After a solid intro from Hawkins, Stefan Rudnicki takes over the narrating reins. The effect is an audio program with a compelling ability to anticipate the question taking form in your own brain as you listen, then answer it with clarity and sincerity. That's a feat worthy of admiration.
Hawkins develops a powerful theory of how the human brain works, explaining why computers are not intelligent and how, based on this new theory, we can finally build intelligent machines.
The brain is not a computer, but a memory system that stores experiences in a way that reflects the true structure of the world, remembering sequences of events and their nested relationships and making predictions based on those memories. It is this memory-prediction system that forms the basis of intelligence, perception, creativity, and even consciousness.
In an engaging style that will captivate audiences from the merely curious to the professional scientist, Hawkins shows how a clear understanding of how the brain works will make it possible for us to build intelligent machines, in silicon, that will exceed our human ability in surprising ways.
Written with acclaimed science writer Sandra Blakeslee, On Intelligence promises to completely transfigure the possibilities of the technology age. It is a landmark book in its scope and clarity.
©2004 Jeff Hawkins and Sandra Blakeslee; (P)2005 Audible, Inc.
"[Hawkins's] argument is complex but comprehensible, and his curiosity will intrigue anyone interested in the lessons neurobiology may hold for AI." (Booklist)
"[Hawkins] fully anticipates, even welcomes, the controversy he may provoke within the scientific community and admits that he might be wrong, even as he offers a checklist of potential discoveries that could prove him right. His engaging speculations are sure to win fans." (Publishers Weekly)
Very impressed with book, Jeff's Ideas and the clarity of explanation. Looking for more in the future on this topic, hopefully from this author. Well worth the money.
This book offers a fascinating look into the workings of the human mind. Jeff does a great job making the heavy-duty science easy to understand. You'll find yourself talking to other people about what you learn since it's so intuitive to how we operate.
Man if you can possibly keep up with the descriptions of what nerves do what and how and where then you are obviously more intelligent than I am. This isn't saying much though. Myself I had a hard time. I think that I need to buy this book and see the pictures that were so eloquently described.
The bottom line to the book is that we don't have a clue as to how the brain works, and to design a computer that would be able to properly analyze how a frontal cortex does what it does nerve by nerve you would need to build a brain.
Aha the great paradox, strikes again. Good luck.
I rated this at four stars because Stefan Rudnicki is so cool.
I found that the book introduces an interesting framework for intelligence and how our brain processes information. There are many concepts and novel approaches to understand this processing power and how it can work at the required speeds to perceive the ever changing environment.
What I found a bit disturbing was the certainty that in many cases the author embed in his statements, in a field that there is much to be confirmed and asserted, this level of certainty is risky to say the least.
The book would have benefited very much by being shorter, maybe half of the book. At times it becomes boring because it tends to repeat many times the same concepts and ideas.
An alternative would have been to divide the book in two, one a general overview of the ideas with examples and then a more formal book where the author provides the conciseness and support needed to more formally support the framework.
Overall the concepts do provide a very interesting framework.
As always the workings of the mind are facinating!
This book was explained in a very 'easy listen' for the subject matter.
Read it.
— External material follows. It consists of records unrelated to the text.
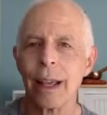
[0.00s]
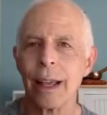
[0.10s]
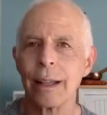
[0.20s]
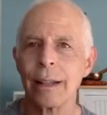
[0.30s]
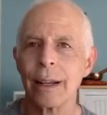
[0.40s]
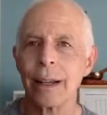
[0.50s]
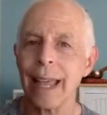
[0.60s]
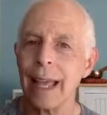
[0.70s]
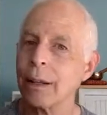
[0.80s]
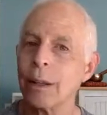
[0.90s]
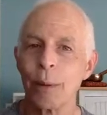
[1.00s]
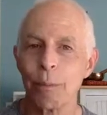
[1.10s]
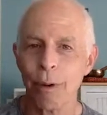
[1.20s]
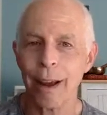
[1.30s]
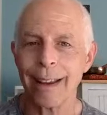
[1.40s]
And again, the
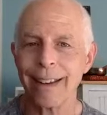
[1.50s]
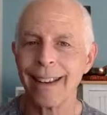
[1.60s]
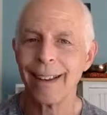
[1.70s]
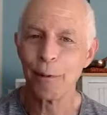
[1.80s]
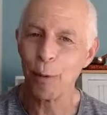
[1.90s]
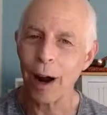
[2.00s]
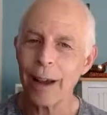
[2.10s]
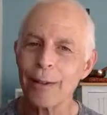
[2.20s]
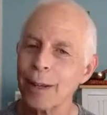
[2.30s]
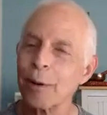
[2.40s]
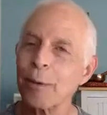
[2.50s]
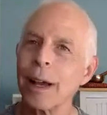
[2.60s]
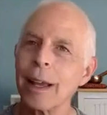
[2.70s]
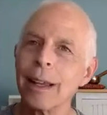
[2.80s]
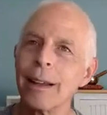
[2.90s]
brain wires in a
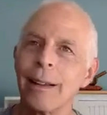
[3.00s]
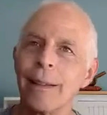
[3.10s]
way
Think about it. Read it again. Although there will be parts of this book that we layman will find hard to grasp, they aren't essentially to appreciating Hawkins' theories. Really quite a striking and potentially important explanation of the structure of intelligence.
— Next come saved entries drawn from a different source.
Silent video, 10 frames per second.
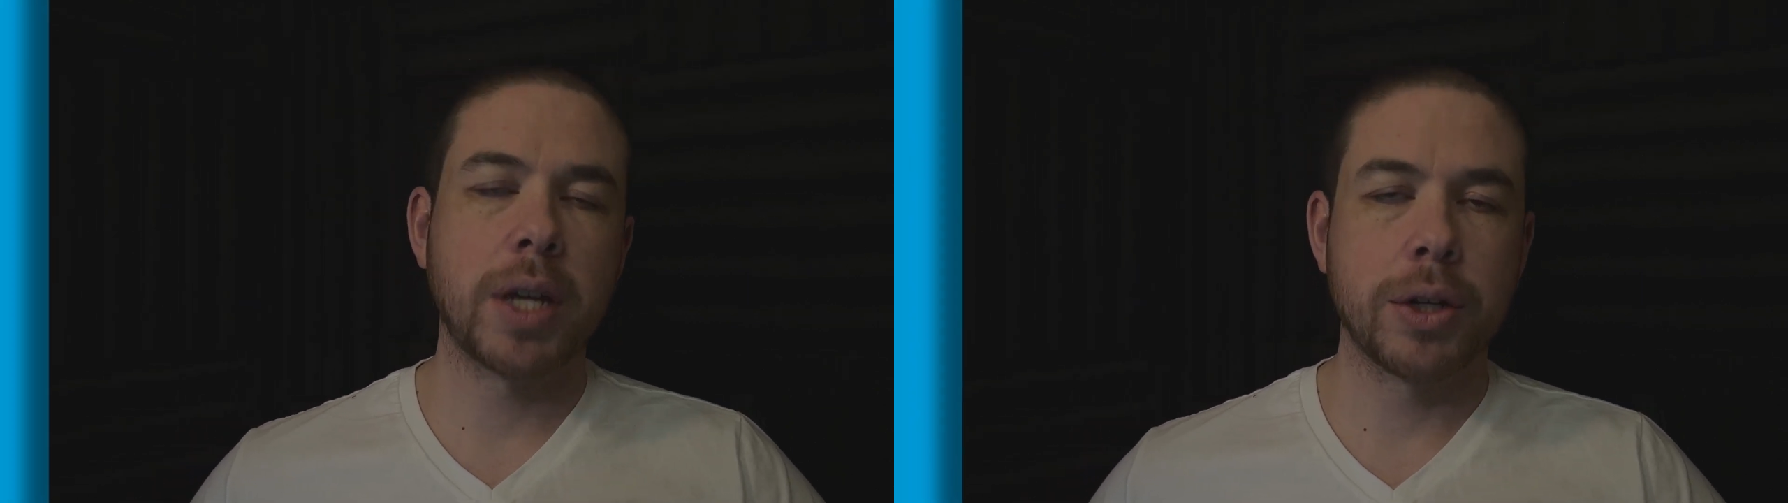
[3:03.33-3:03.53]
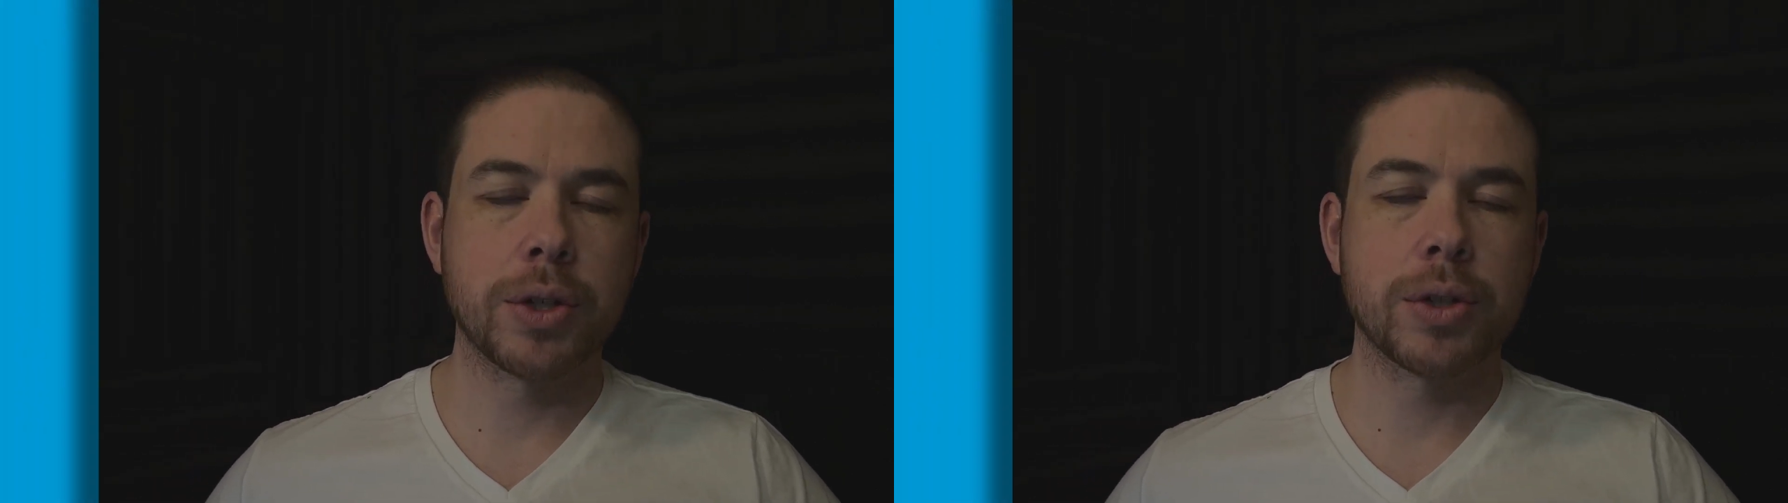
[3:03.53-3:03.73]

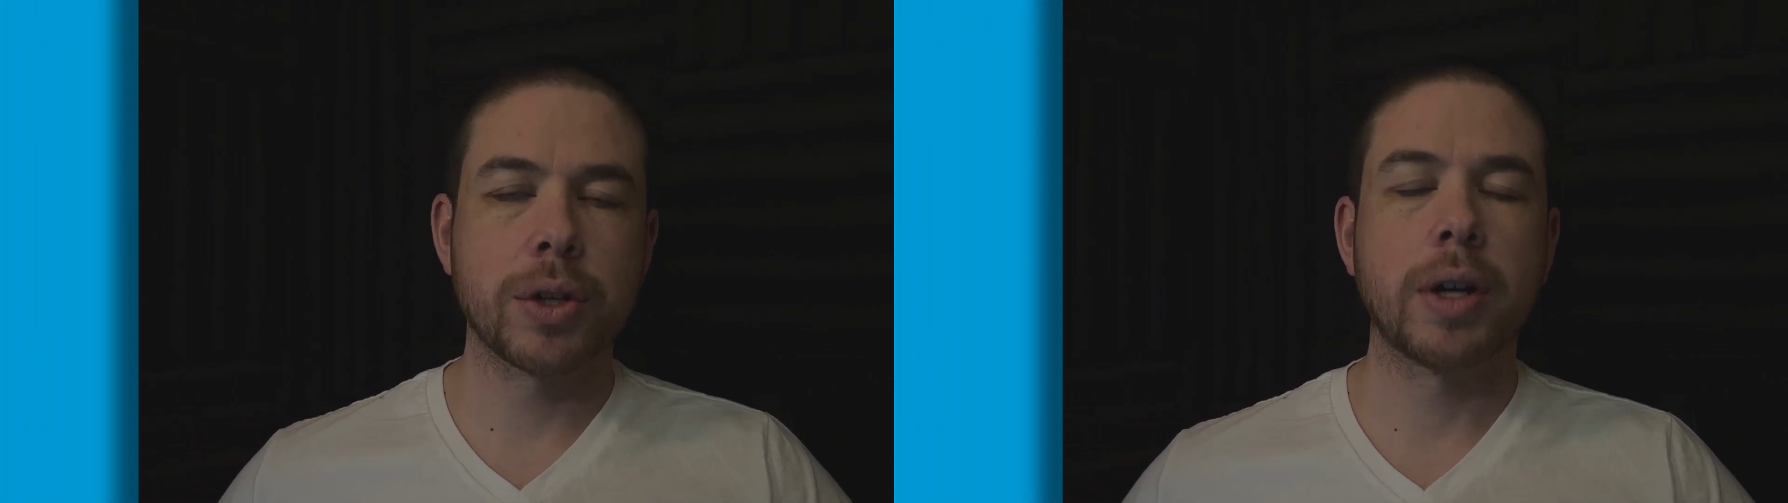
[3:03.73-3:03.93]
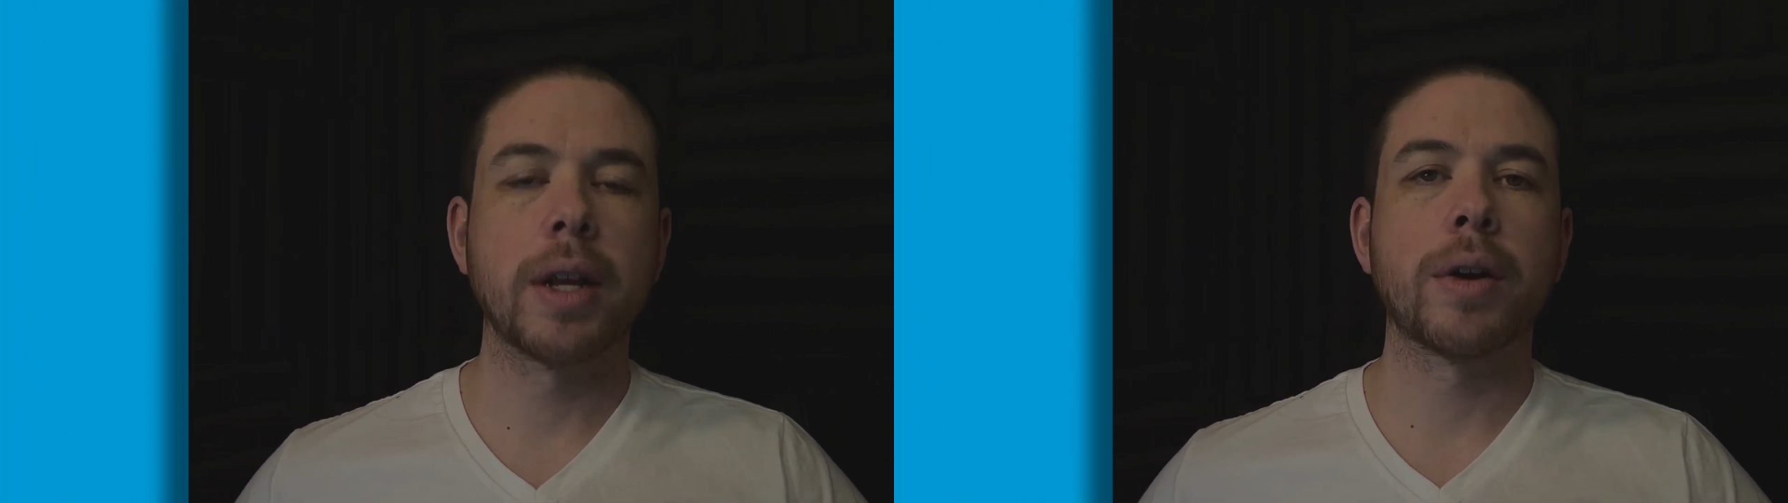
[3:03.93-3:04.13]
engines
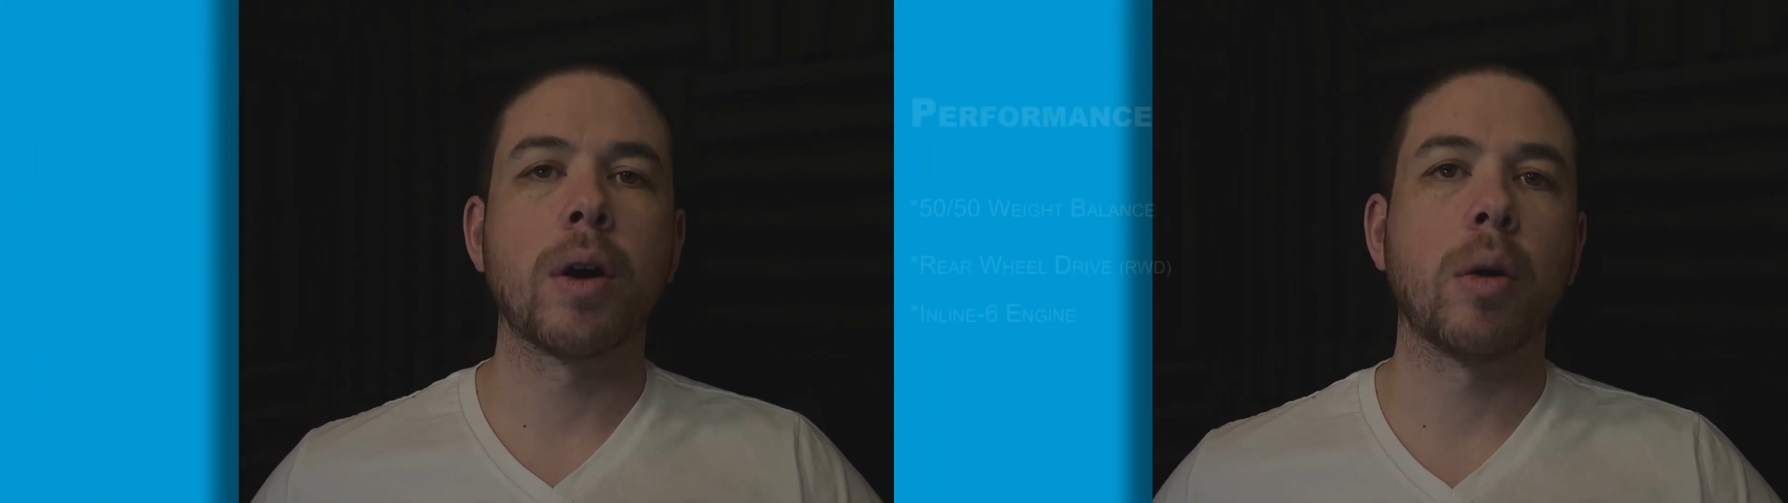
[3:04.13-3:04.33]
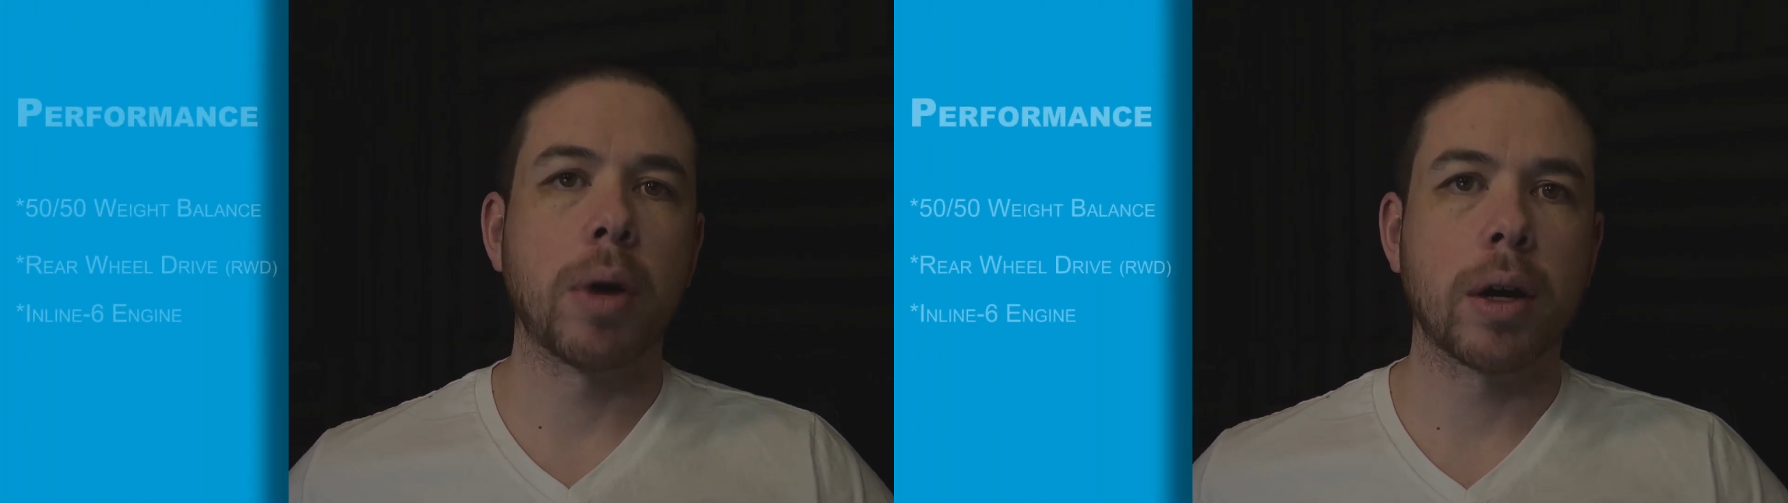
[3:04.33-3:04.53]
are another
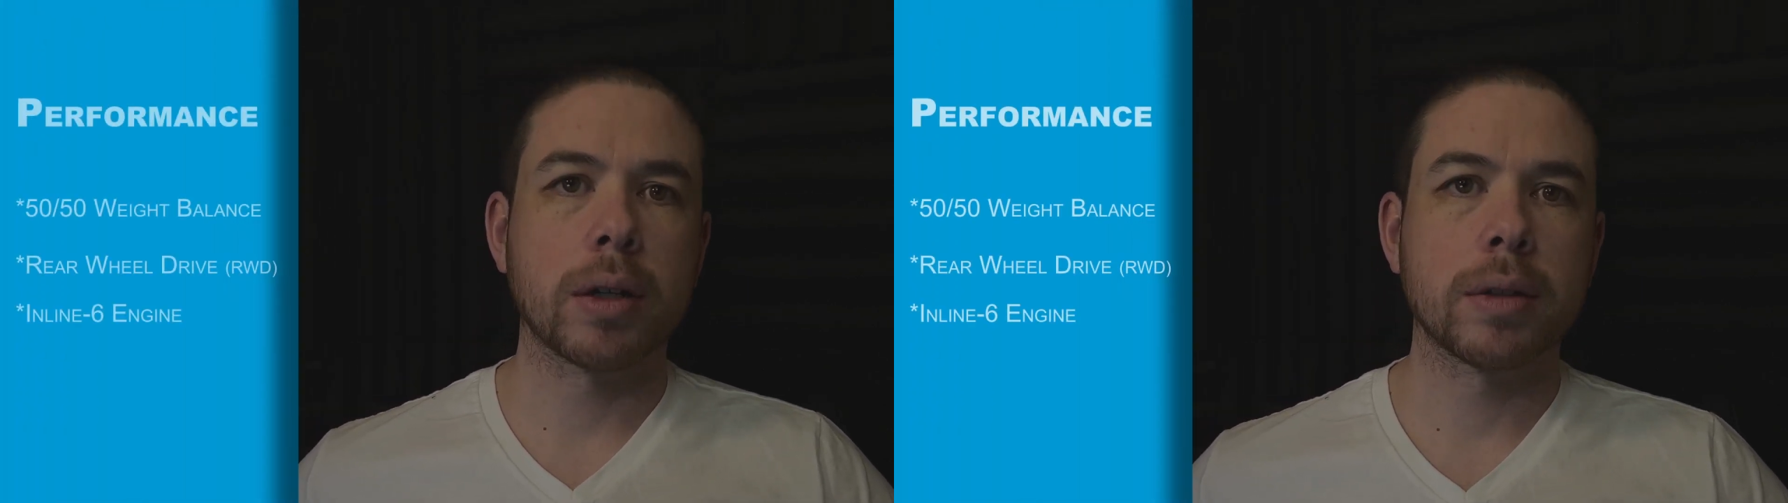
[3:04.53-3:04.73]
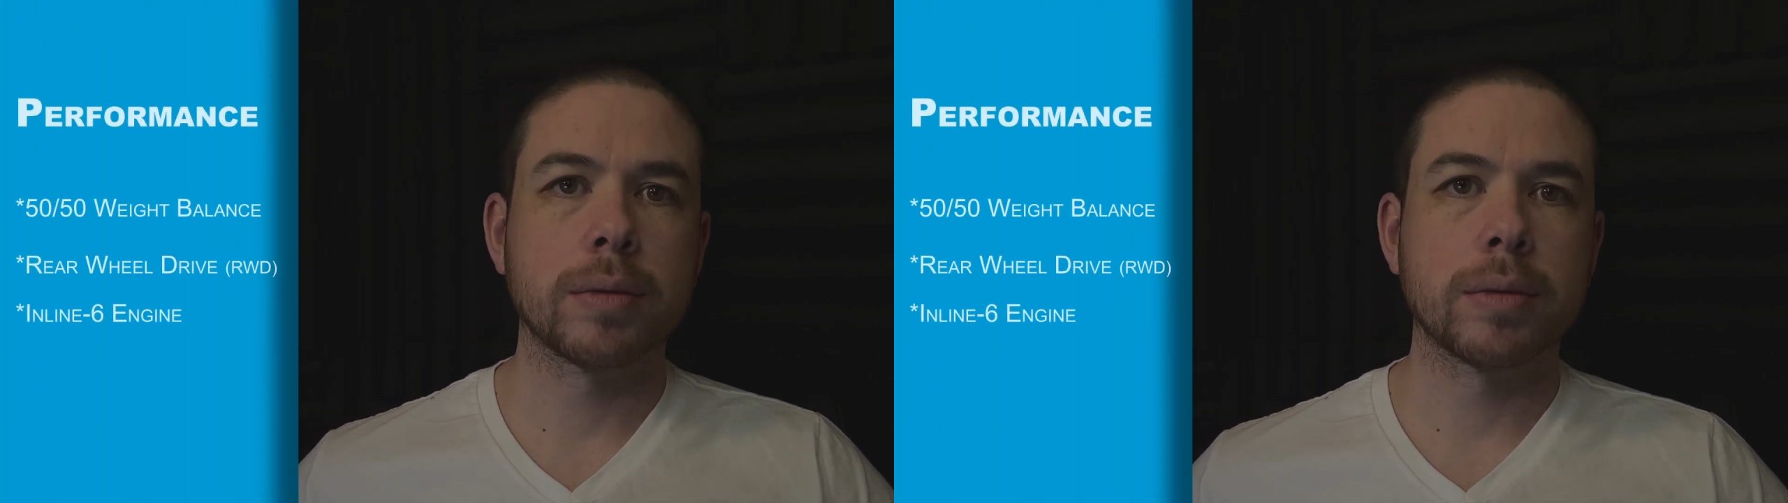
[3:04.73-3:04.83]
hallmark.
A terrific book. Quite engrossing. Only a few parts were tough to listen to. Definitely download and refer to the figures during the "technical" portion of the book. The book outlined great ideas, but didn't really dive down into the details of implementation. Nonetheless it is a great introduction to a new integrated computation framework.
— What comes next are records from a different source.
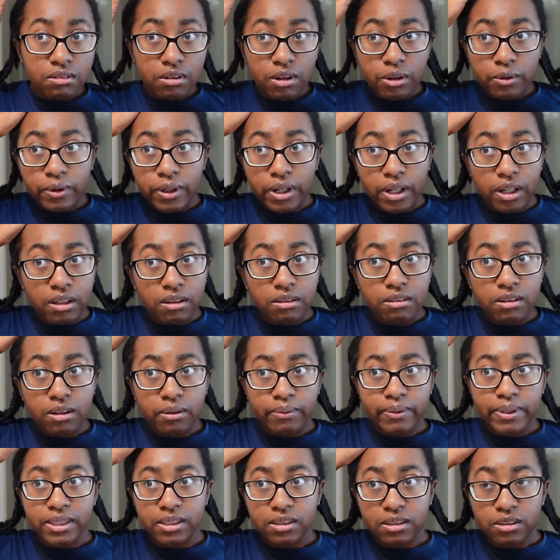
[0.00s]
Okay,
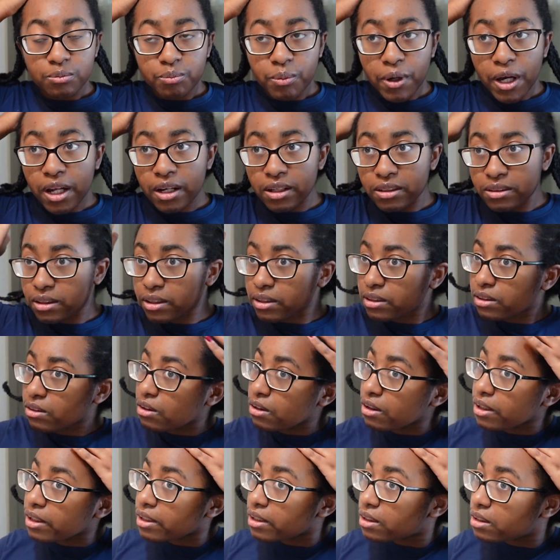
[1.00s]
it wasn't as bad as I
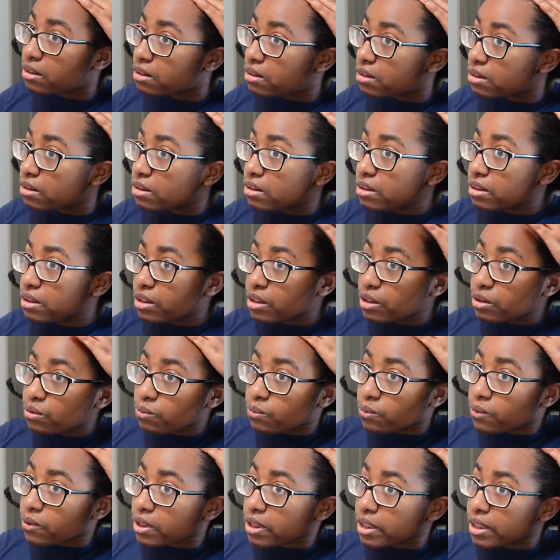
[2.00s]
thought it
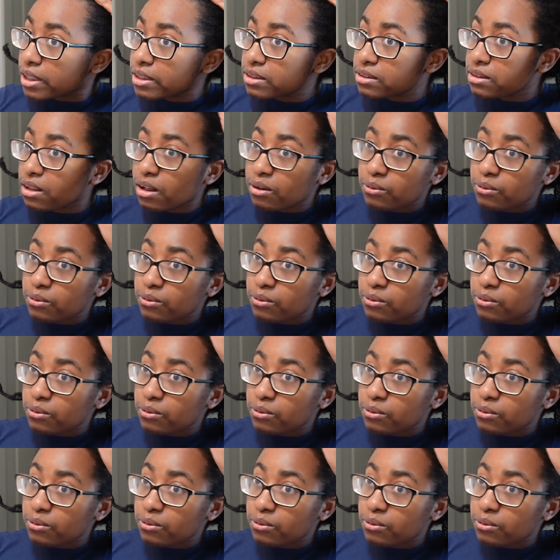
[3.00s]
was.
The first 6 chapters are interesting enough but the last few spend their time reinforcing existing paradigms of computer intelligence.
Look, Jeff. To create a brain, it will take a brain -- not a bunch of sensors who happen to excel at the mysterious "algorithm" you are so sold on. There is more to intelligence than simple data access through highly stylized pathways. That theory merely posits a better AI.
To imitate life, a machine would have to conjur a picture out of memory on its own for no particular reason but to ponder.